DATA SHOWN:

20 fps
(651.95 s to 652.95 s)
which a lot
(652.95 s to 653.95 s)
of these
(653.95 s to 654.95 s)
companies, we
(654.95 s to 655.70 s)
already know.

TASK STATEMENT:
Copy the records exactly, keeping every word in place.

EXERCISE RESULT:
20 fps
(651.95 s to 652.95 s)
which a lot
(652.95 s to 653.95 s)
of these
(653.95 s to 654.95 s)
companies, we
(654.95 s to 655.70 s)
already know.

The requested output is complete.